# WORK TASK
Pictures do not belong in the copy; quote every entry below exactly.

# RECORDED INFORMATION
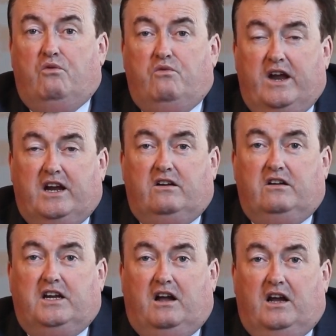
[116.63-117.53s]

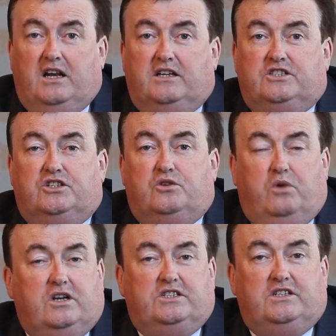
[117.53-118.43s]
regularly highlight the
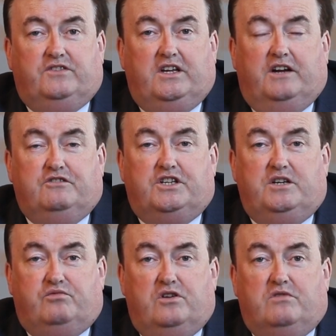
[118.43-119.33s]
quality of the Irish
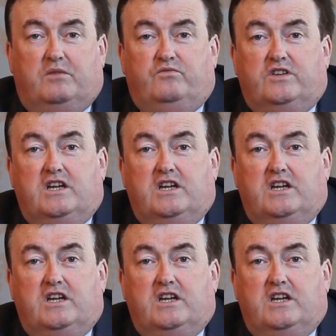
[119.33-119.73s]
Aid programme,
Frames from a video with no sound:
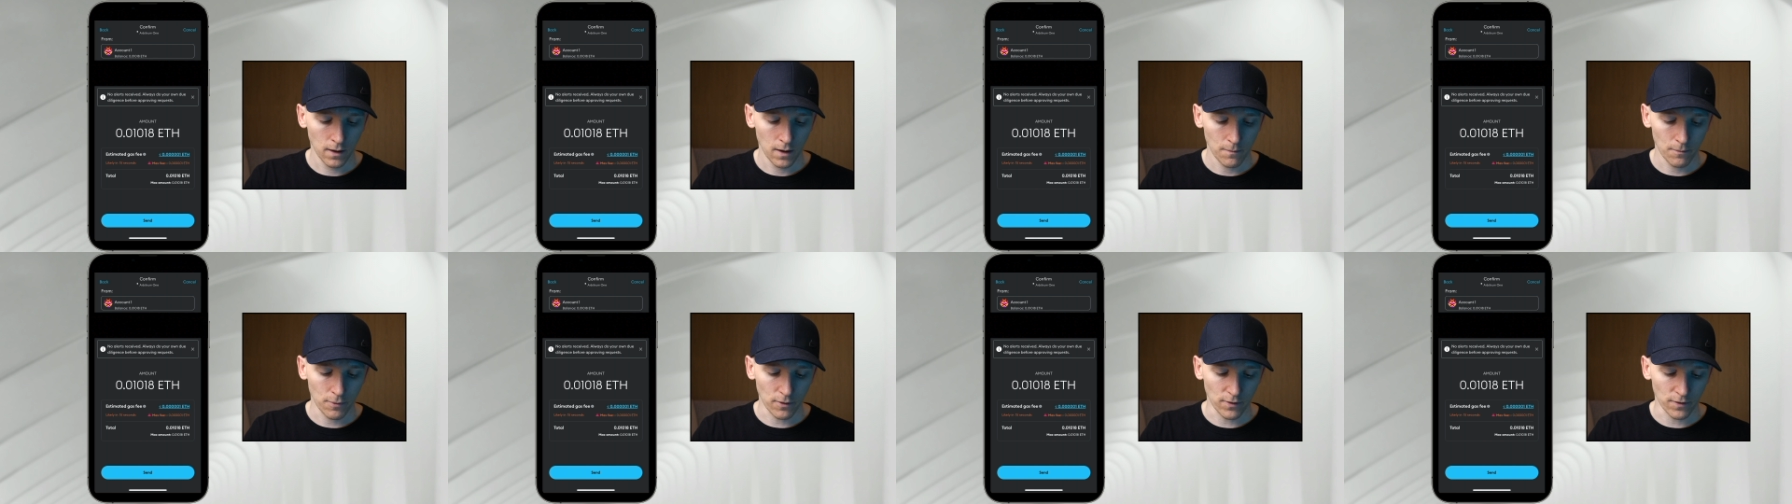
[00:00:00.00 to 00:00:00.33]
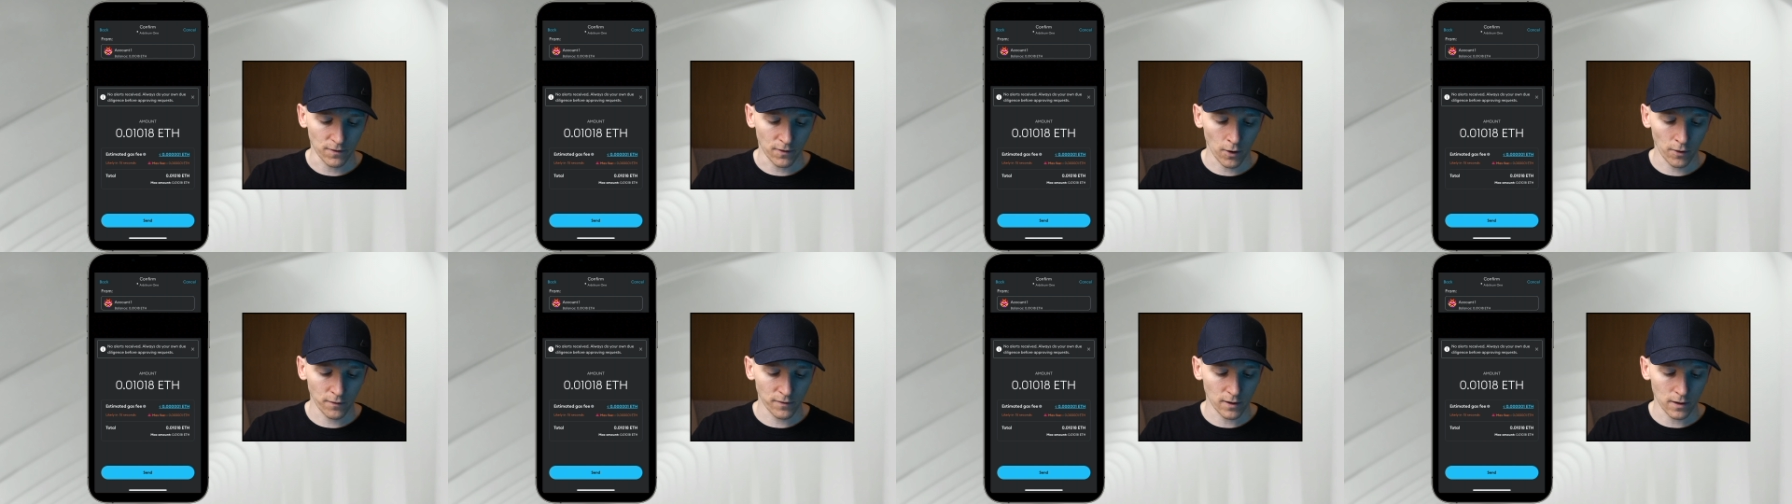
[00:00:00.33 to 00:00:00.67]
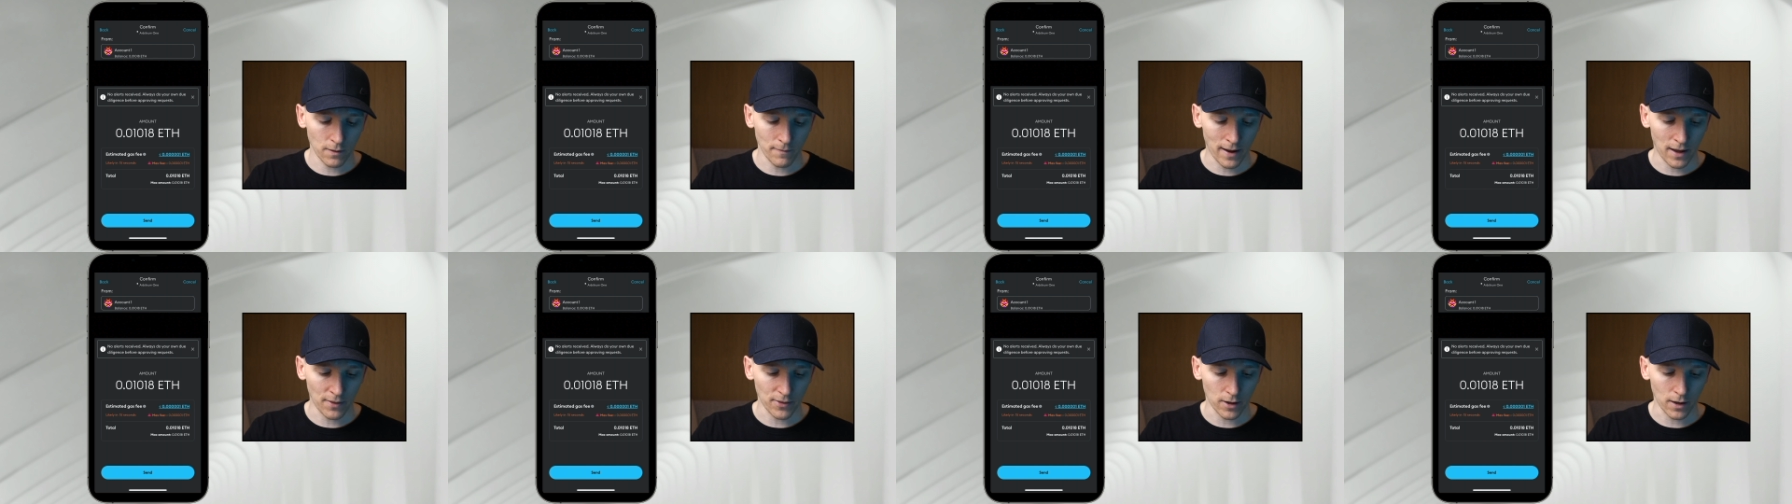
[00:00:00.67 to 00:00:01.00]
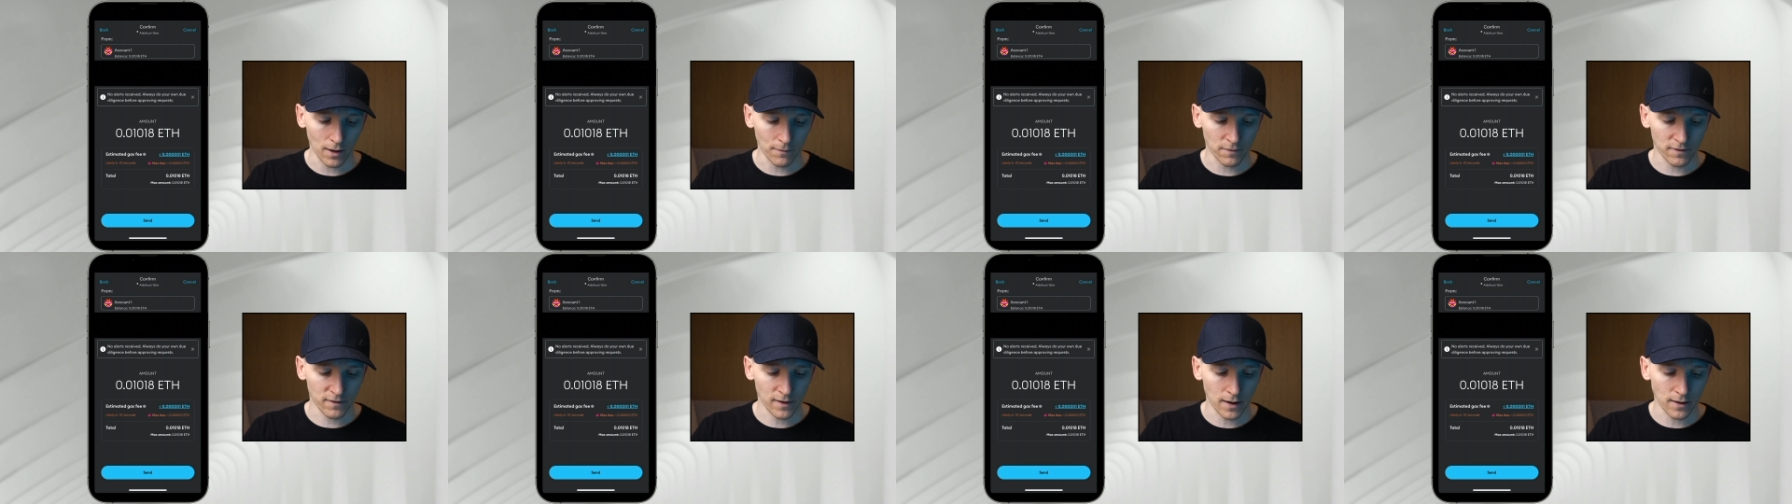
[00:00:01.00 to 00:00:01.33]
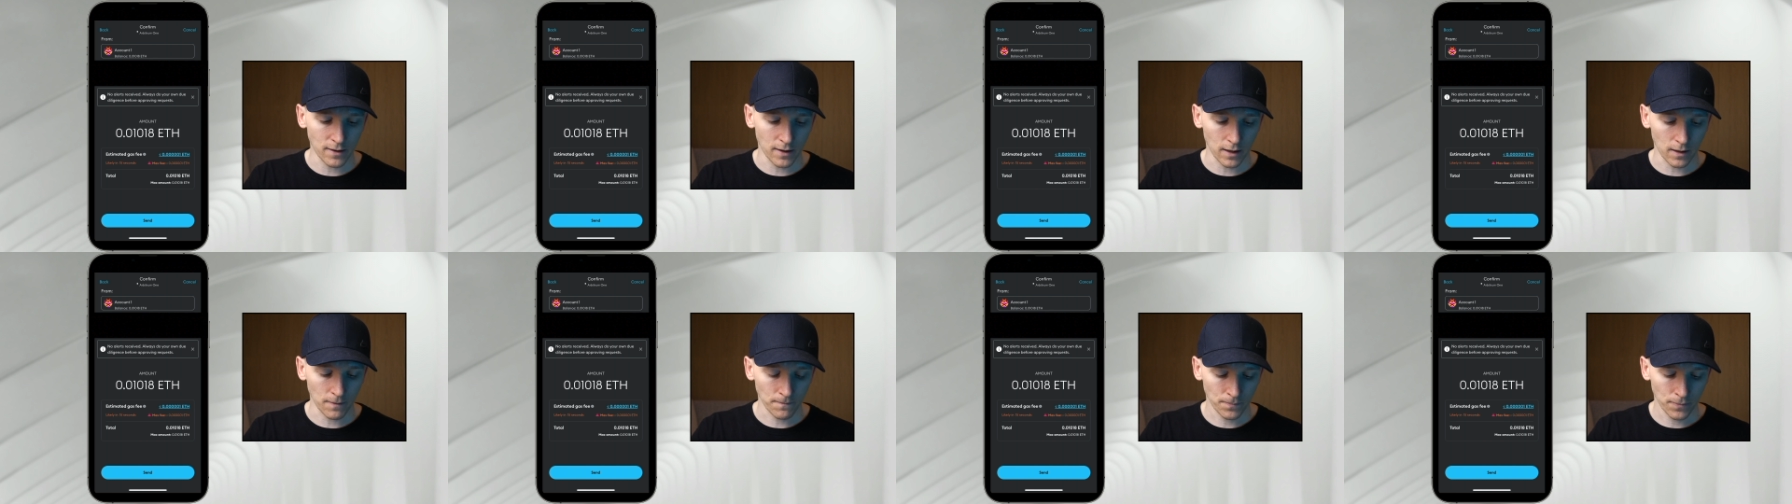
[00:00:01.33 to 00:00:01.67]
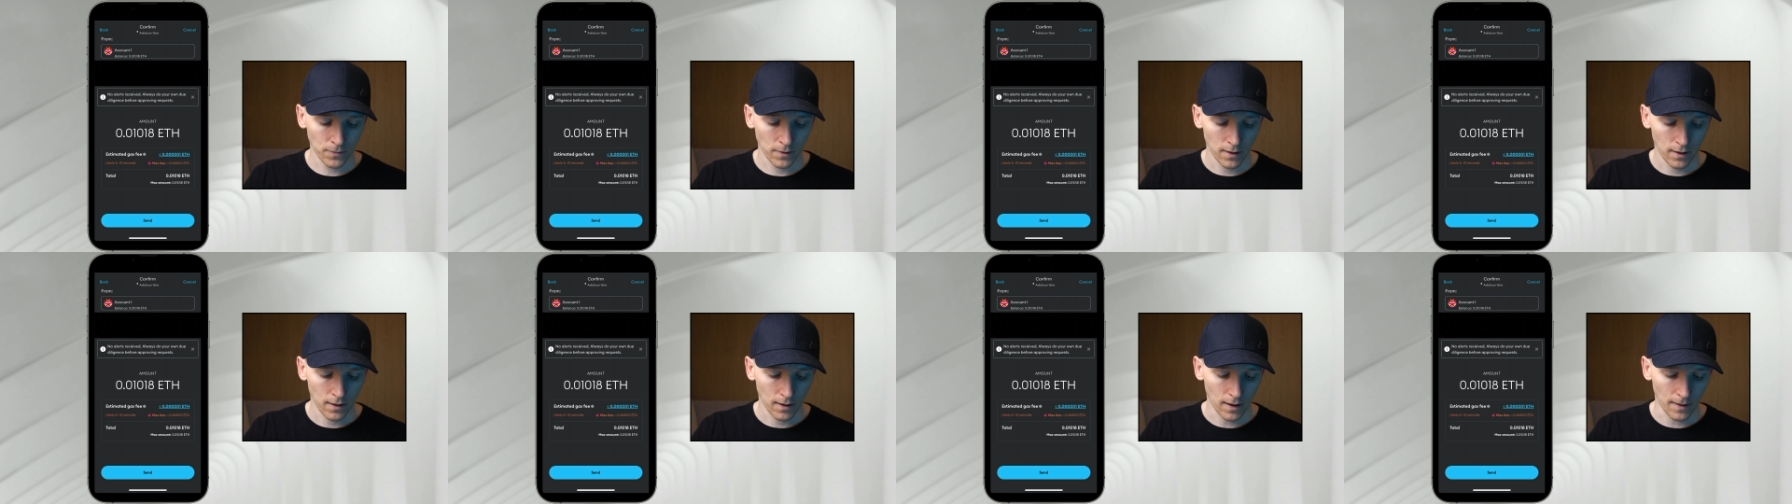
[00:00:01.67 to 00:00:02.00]
but the total amount that I'm sending,
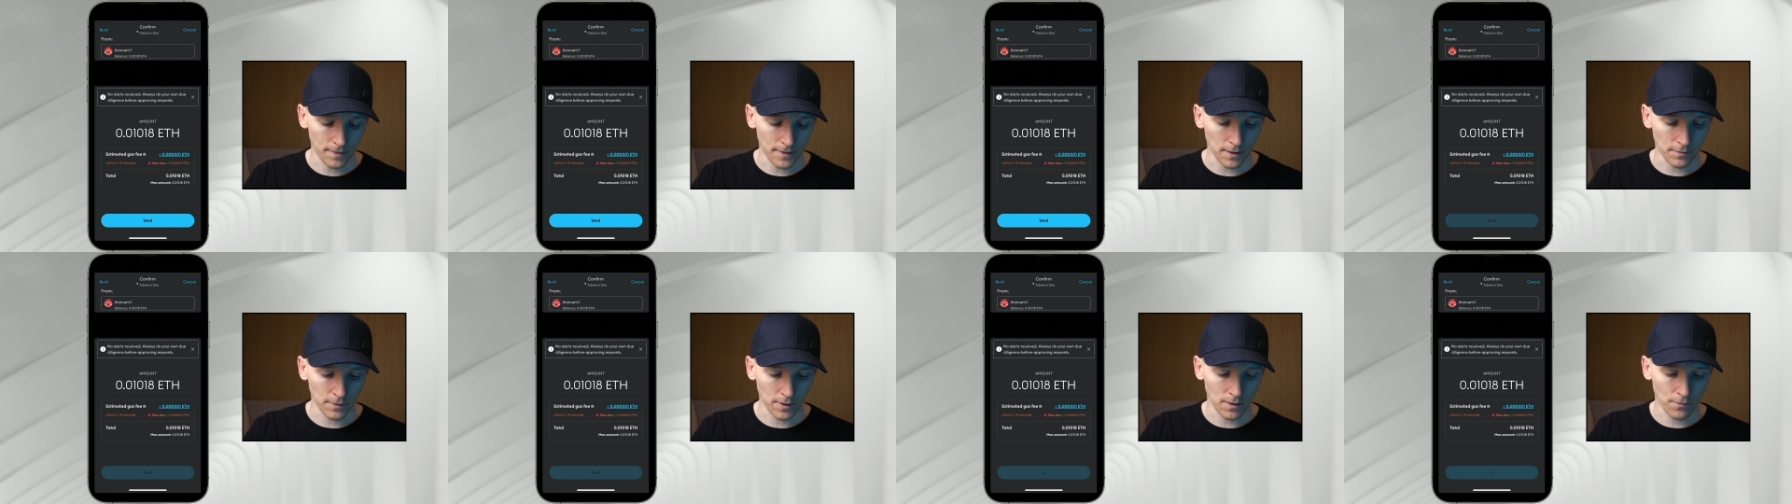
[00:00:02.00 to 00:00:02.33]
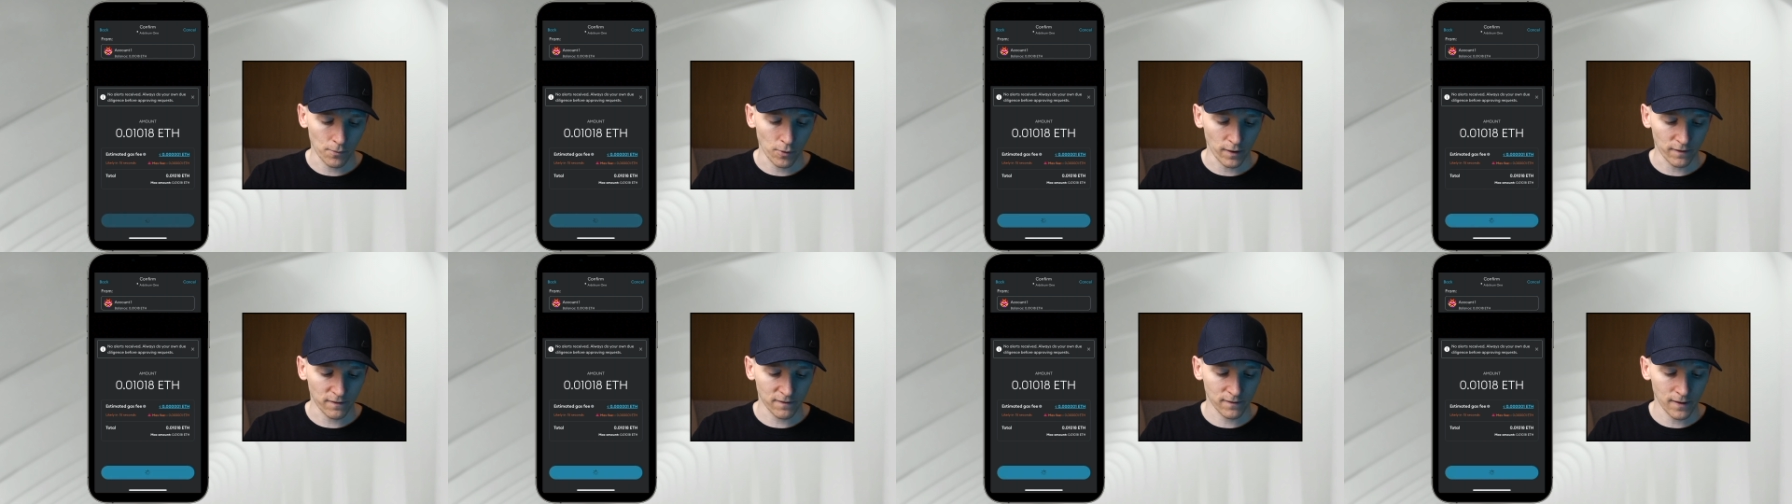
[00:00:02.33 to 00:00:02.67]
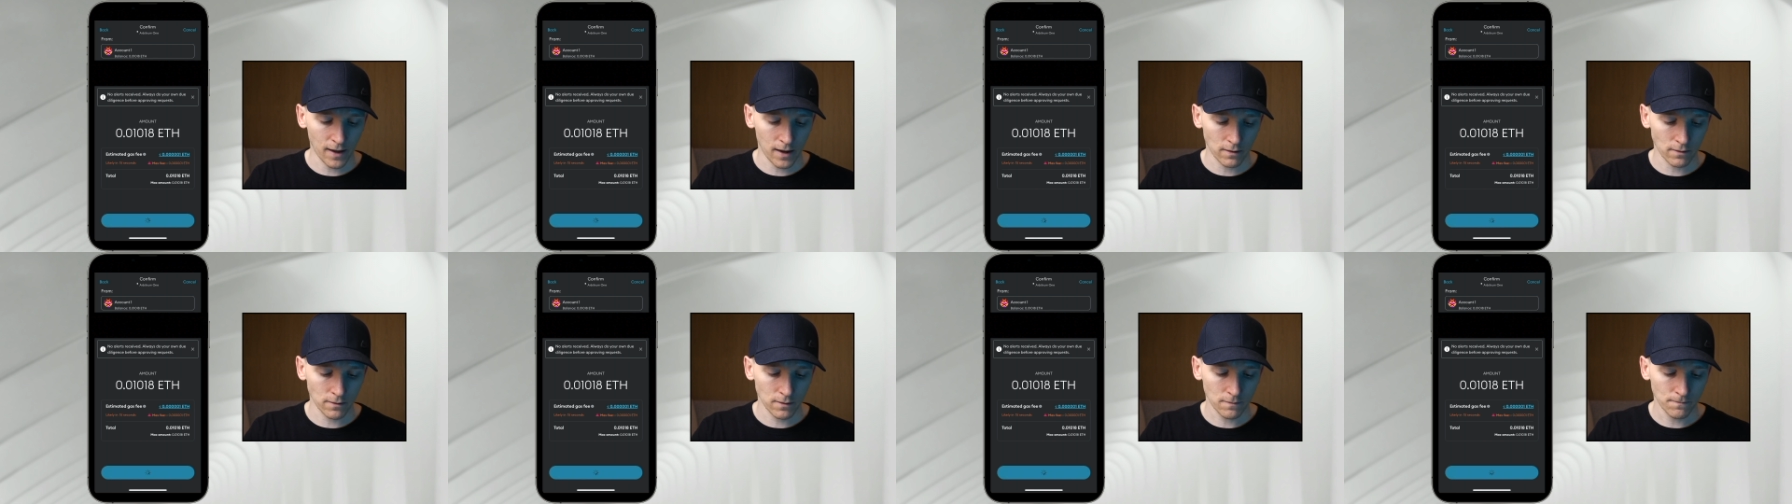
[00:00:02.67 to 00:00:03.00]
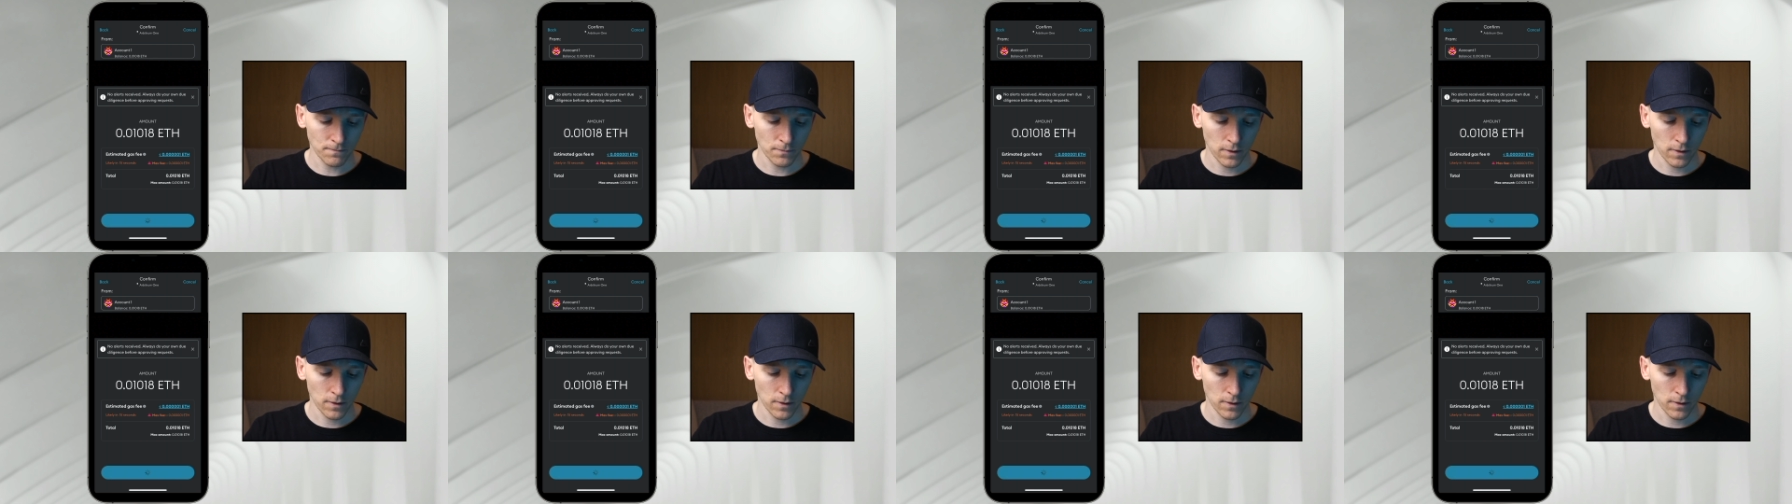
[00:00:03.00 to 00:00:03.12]
and then I'm going to press send.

# ANSWER TO THIS PROBLEM
[116.63-117.53s]

[117.53-118.43s]
regularly highlight the
[118.43-119.33s]
quality of the Irish
[119.33-119.73s]
Aid programme,
Frames from a video with no sound:
[00:00:00.00 to 00:00:00.33]
[00:00:00.33 to 00:00:00.67]
[00:00:00.67 to 00:00:01.00]
[00:00:01.00 to 00:00:01.33]
[00:00:01.33 to 00:00:01.67]
[00:00:01.67 to 00:00:02.00]
but the total amount that I'm sending,
[00:00:02.00 to 00:00:02.33]
[00:00:02.33 to 00:00:02.67]
[00:00:02.67 to 00:00:03.00]
[00:00:03.00 to 00:00:03.12]
and then I'm going to press send.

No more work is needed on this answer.